Technical writing

Regulatory API rate limiting: per-tier quotas, burst tokens, and Cloudflare KV sliding-window counters

· AI Analytics
Regulatory dataCloudflare WorkersRate limitingAPI infrastructure

The Federal Regulatory Data Hub API serves three client categories with fundamentally different usage patterns: individual researchers issuing sparse point-in-time queries, compliance teams running nightly batch screens of thousands of counterparty names, and data vendors building downstream products that resell hub data. Enforcing appropriate limits for each category without a centralized Redis instance — which would be a single point of failure and a latency bottleneck at 8,000 req/s — requires rate limiting to be distributed across Cloudflare's edge.

This article covers the tier taxonomy, the per-tier quota table, the token-bucket algorithm implemented in Cloudflare KV with atomic compare-and-swap, and the sliding-window request counting approach used for daily quota enforcement.

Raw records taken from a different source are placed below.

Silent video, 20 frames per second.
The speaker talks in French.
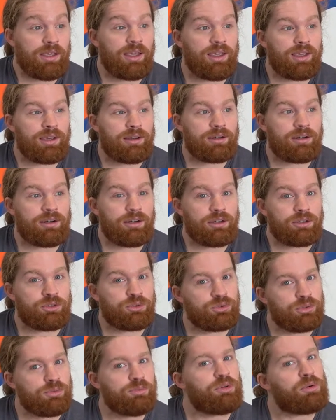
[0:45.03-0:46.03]
Et euh,
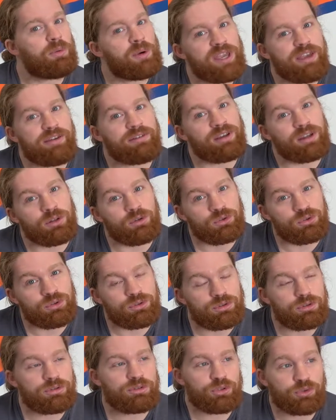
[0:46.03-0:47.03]
Dune, pour moi, il y avait un
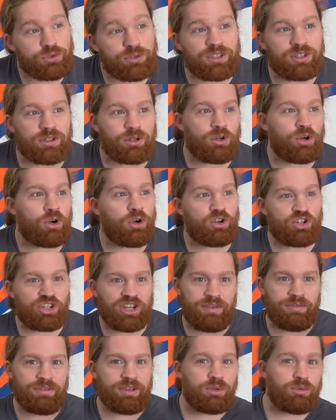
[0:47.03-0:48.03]
enjeu. Je veux dire, euh,
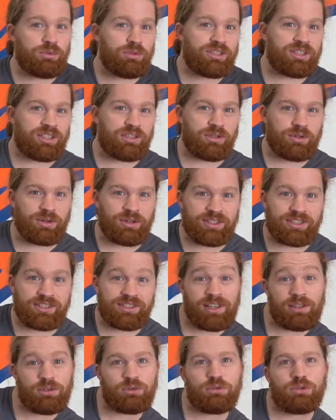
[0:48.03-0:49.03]
j'avais lu Le Seigneur
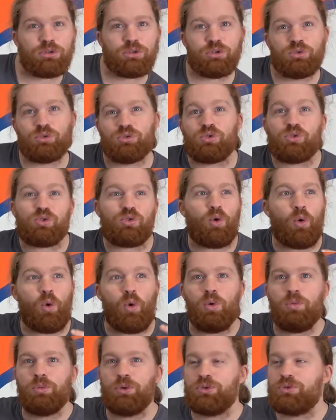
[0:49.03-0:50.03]
des Anneaux, donc
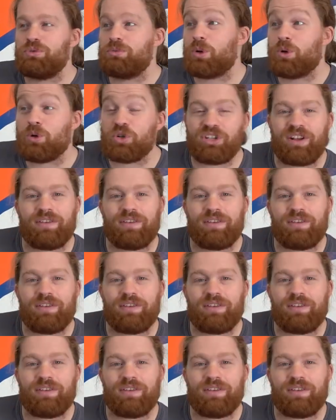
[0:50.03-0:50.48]
gros monument.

Tier taxonomy and quota table

API keys are assigned a tier at registration time. The tier determines both the burst rate limit (requests per second, token-bucket) and the daily request quota (sliding 24-hour window):

TierClientsBurst (req/s)Bucket capacityDaily quota
freePublic / unauthenticated25200
researcherAcademic / NGO10305,000
complianceEnterprise compliance teams50200100,000
vendorData vendors / resellers2001,0001,000,000
internalHub services (no limit)unlimitedunlimited

The internal tier bypasses all rate-limit checks via a separate service-to-service auth header. Vendor-tier clients are issued per-downstream-product sub-keys so that a single vendor's multiple products do not share a quota pool — each sub-key gets an independent quota at the vendor rate.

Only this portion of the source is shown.